Unmet demand for highly effective postpartum contraception in Texas
Potter JE, Hopkins K, Aiken ARA, Hubert Lopez C, Stevenson AJ, White K, Grossman D. Unmet demand for highly effective postpartum contraception in Texas. Contraception. 2014 Nov;90(5):488-95
Objectives: We aimed to assess women's contraceptive preferences and use in the first 6months after delivery. The postpartum period represents a key opportunity for women to learn about and obtain effective contraception, especially since 50% of unintended pregnancies to parous women occur within 2years of a previous birth.
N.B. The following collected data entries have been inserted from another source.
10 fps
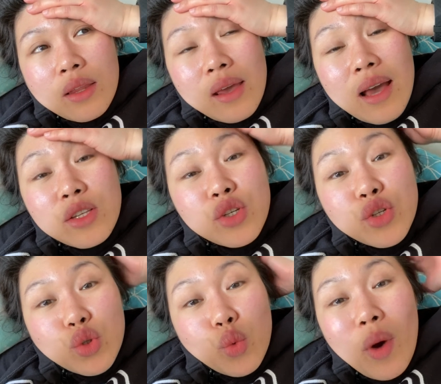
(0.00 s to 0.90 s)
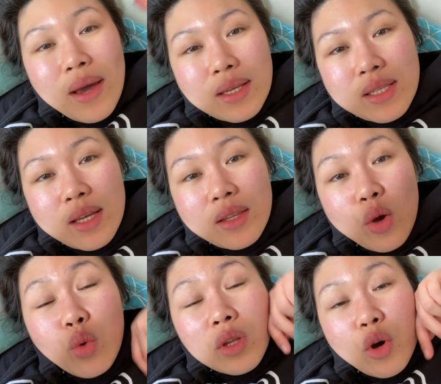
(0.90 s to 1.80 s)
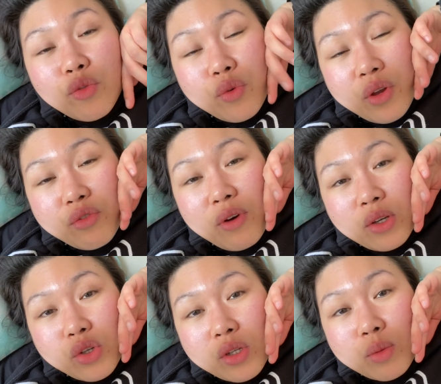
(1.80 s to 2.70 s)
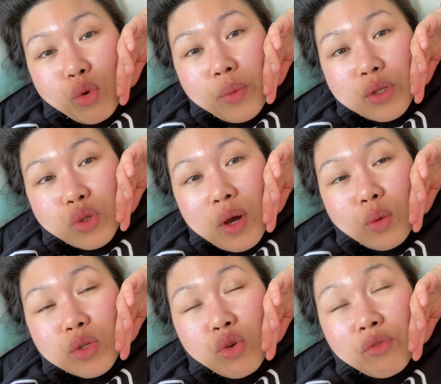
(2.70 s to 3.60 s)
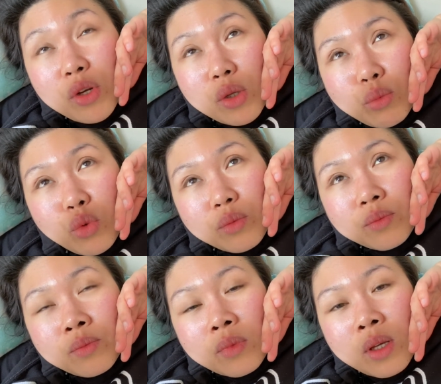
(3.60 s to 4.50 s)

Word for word: They answered twice that they're only offering Pfizer at the moment. So I was over the moon.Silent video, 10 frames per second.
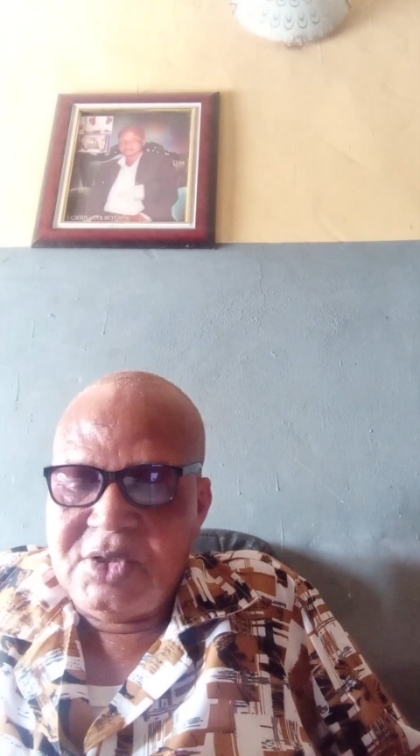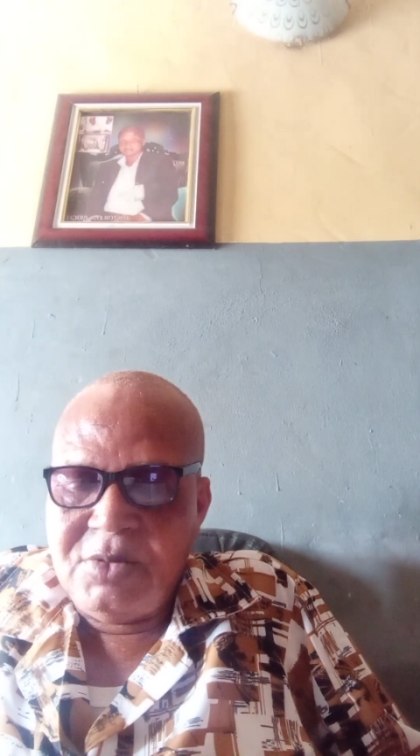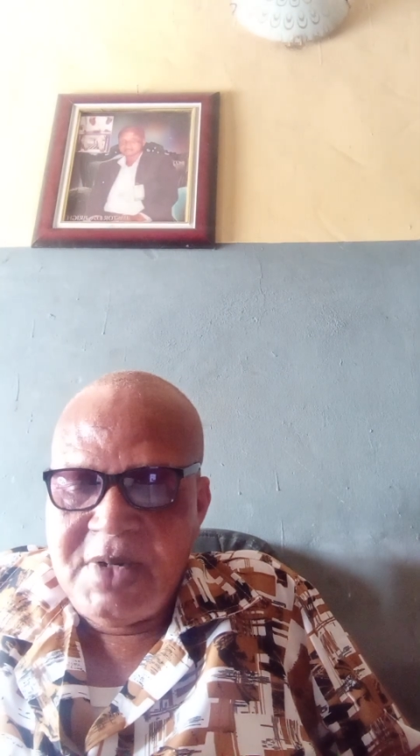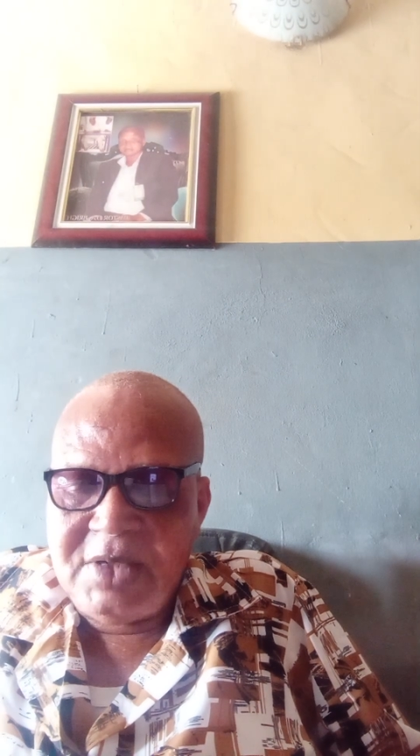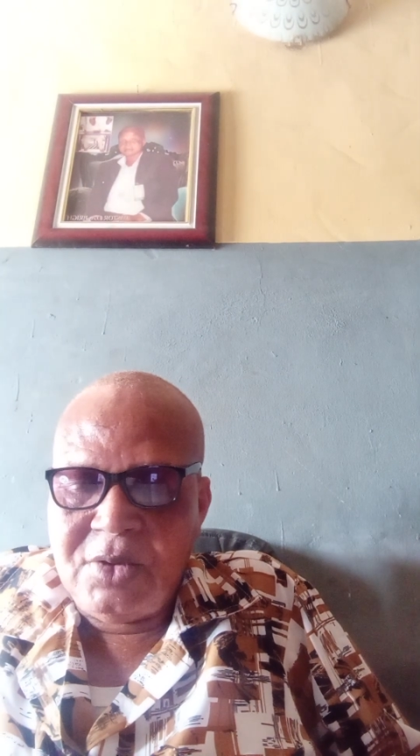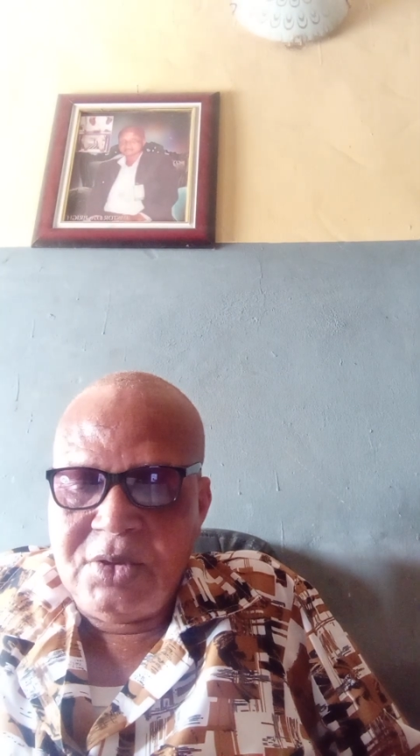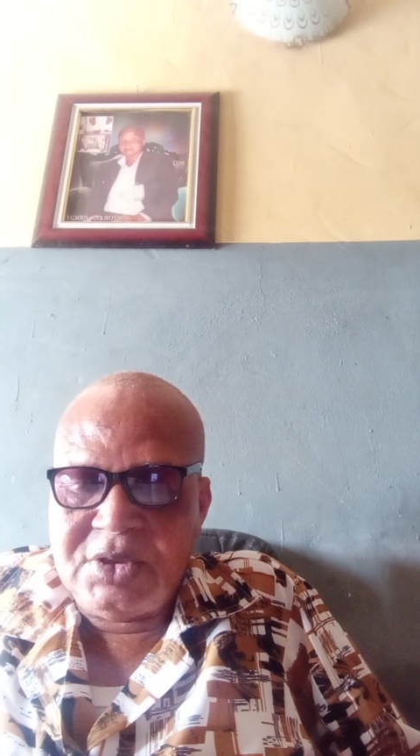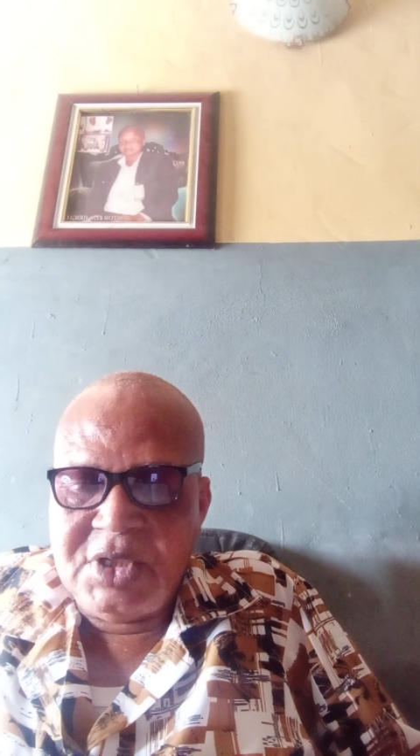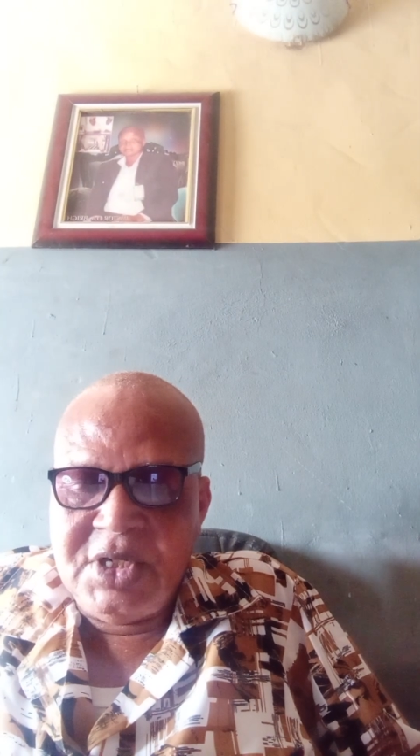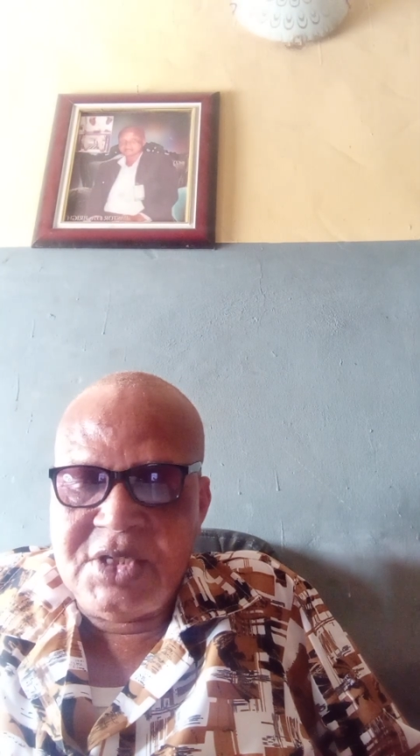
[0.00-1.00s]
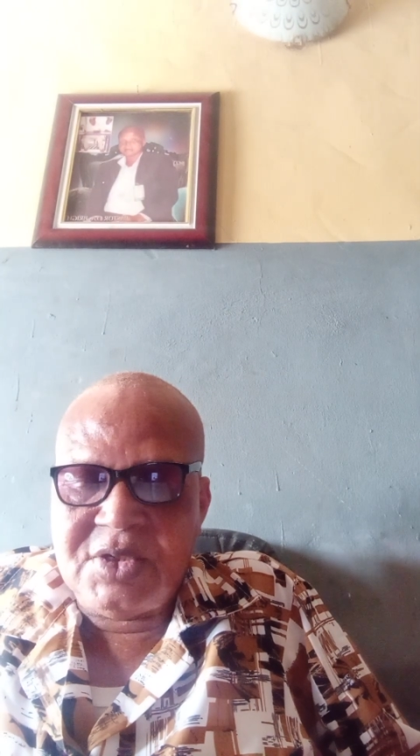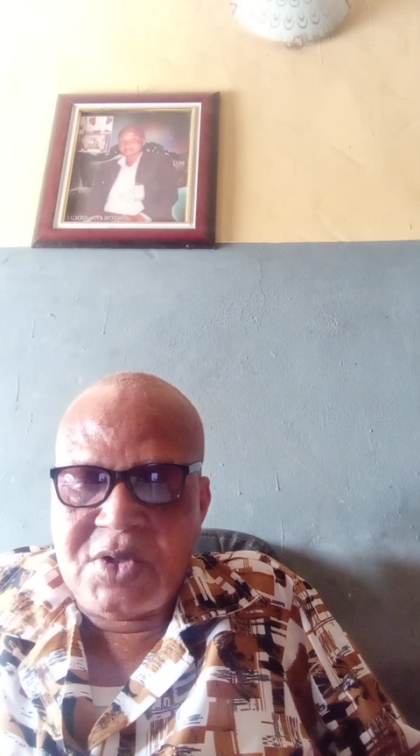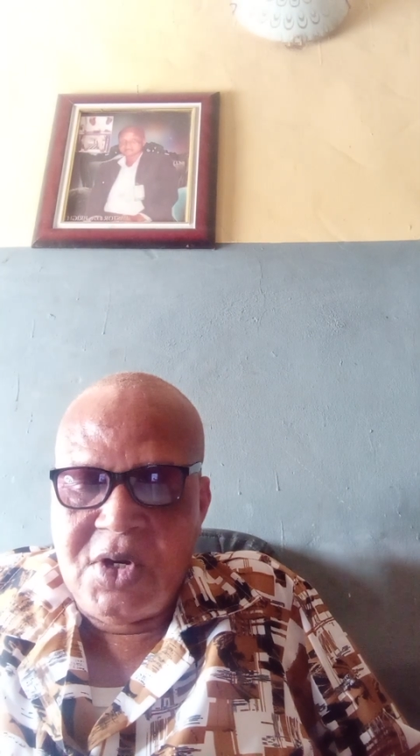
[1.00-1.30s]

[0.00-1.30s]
tomatoes change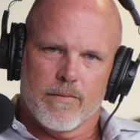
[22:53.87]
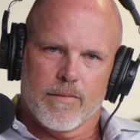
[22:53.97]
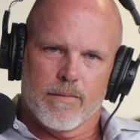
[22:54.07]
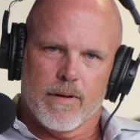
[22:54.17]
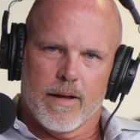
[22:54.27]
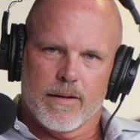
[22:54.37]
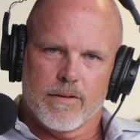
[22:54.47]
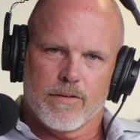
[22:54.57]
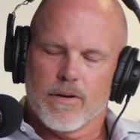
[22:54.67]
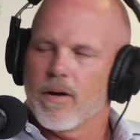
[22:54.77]
have had
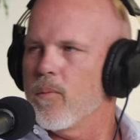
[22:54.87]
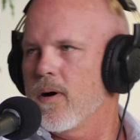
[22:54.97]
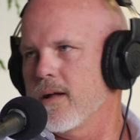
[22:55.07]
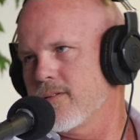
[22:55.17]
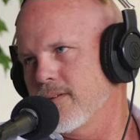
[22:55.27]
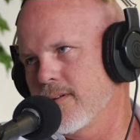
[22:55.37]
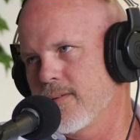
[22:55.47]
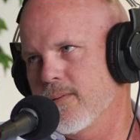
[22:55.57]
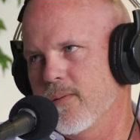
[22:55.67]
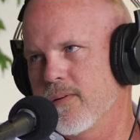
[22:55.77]
Deshaun
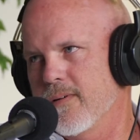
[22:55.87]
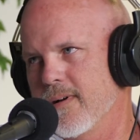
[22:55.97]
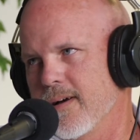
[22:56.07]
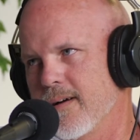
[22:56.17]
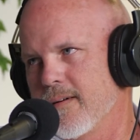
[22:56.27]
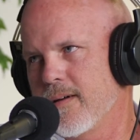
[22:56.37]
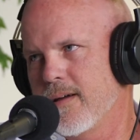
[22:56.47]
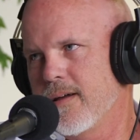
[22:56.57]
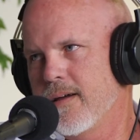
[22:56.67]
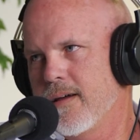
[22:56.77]
Watson or
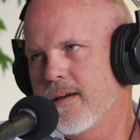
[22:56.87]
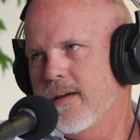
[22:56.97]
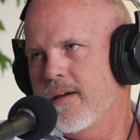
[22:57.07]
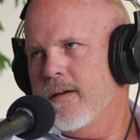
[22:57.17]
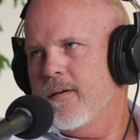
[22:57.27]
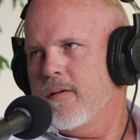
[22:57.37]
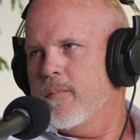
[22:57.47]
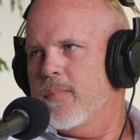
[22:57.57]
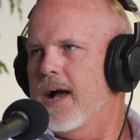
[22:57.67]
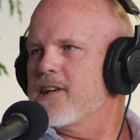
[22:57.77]

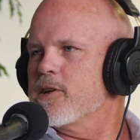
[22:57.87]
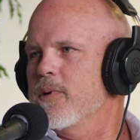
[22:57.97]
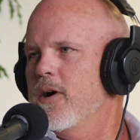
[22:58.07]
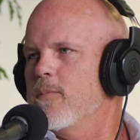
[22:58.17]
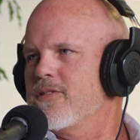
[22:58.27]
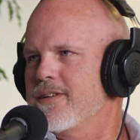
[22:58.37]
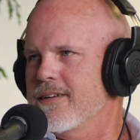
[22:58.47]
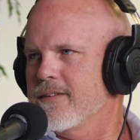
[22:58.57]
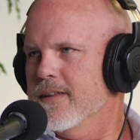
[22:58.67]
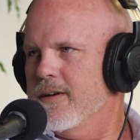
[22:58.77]
Patrick Mahomes
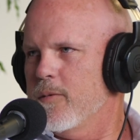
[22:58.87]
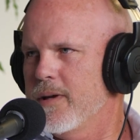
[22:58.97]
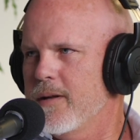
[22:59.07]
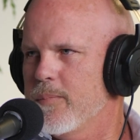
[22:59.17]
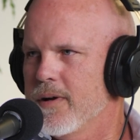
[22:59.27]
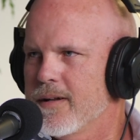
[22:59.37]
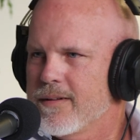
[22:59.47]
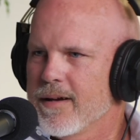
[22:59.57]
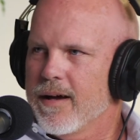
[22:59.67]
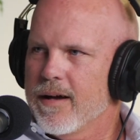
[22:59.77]
stings a little bit, but
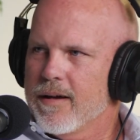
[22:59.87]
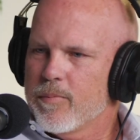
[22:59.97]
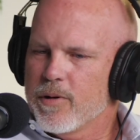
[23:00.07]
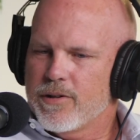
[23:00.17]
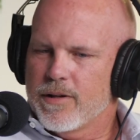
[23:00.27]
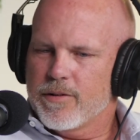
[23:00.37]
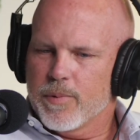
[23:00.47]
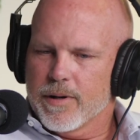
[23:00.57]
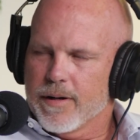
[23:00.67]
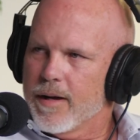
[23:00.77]
appreciate you
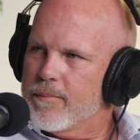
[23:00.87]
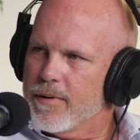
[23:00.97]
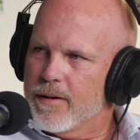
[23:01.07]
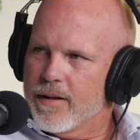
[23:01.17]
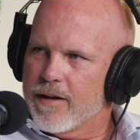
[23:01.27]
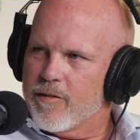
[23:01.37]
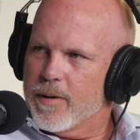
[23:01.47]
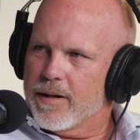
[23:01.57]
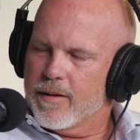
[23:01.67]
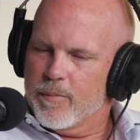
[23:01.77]
bringing it up. Not
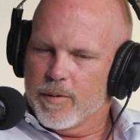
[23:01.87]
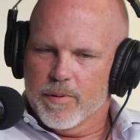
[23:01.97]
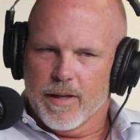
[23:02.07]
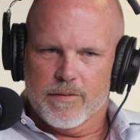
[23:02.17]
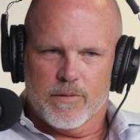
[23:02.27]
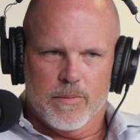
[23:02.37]
everybody can be blessed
Methods: We conducted a prospective cohort study of 800 postpartum women recruited from three hospitals in Austin and El Paso, TX. Women aged 18–44 who wanted to delay childbearing for at least 24months were eligible for the study and completed interviews following delivery and at 3 and 6months postpartum. Participants were asked about the contraceptive method they were currently using and the method they would prefer to use at 6months after delivery.
Results: At 6 months postpartum, 13% of women were using an IUD or implant, and 17% were sterilized or had a partner who had had a vasectomy. Twenty-four percent were using hormonal methods, and 45% relied on less effective methods, mainly condoms and withdrawal. Yet 44% reported that they would prefer to be using sterilization, and 34% would prefer to be using LARC.
Conclusions: This study shows a considerable preference for LARC and permanent methods at six months postpartum. However, there is a marked discordance between women’s method preference and actual use, indicating substantial unmet demand for highly effective methods of contraception.
Implications: In two Texas cities, many more women preferred long-acting and permanent contraceptive methods (LAPM) than were able to access these methods at six months postpartum. Women’s contraceptive needs could be better met by counseling about all methods, reducing cost barriers and by making LAPM available at more sites.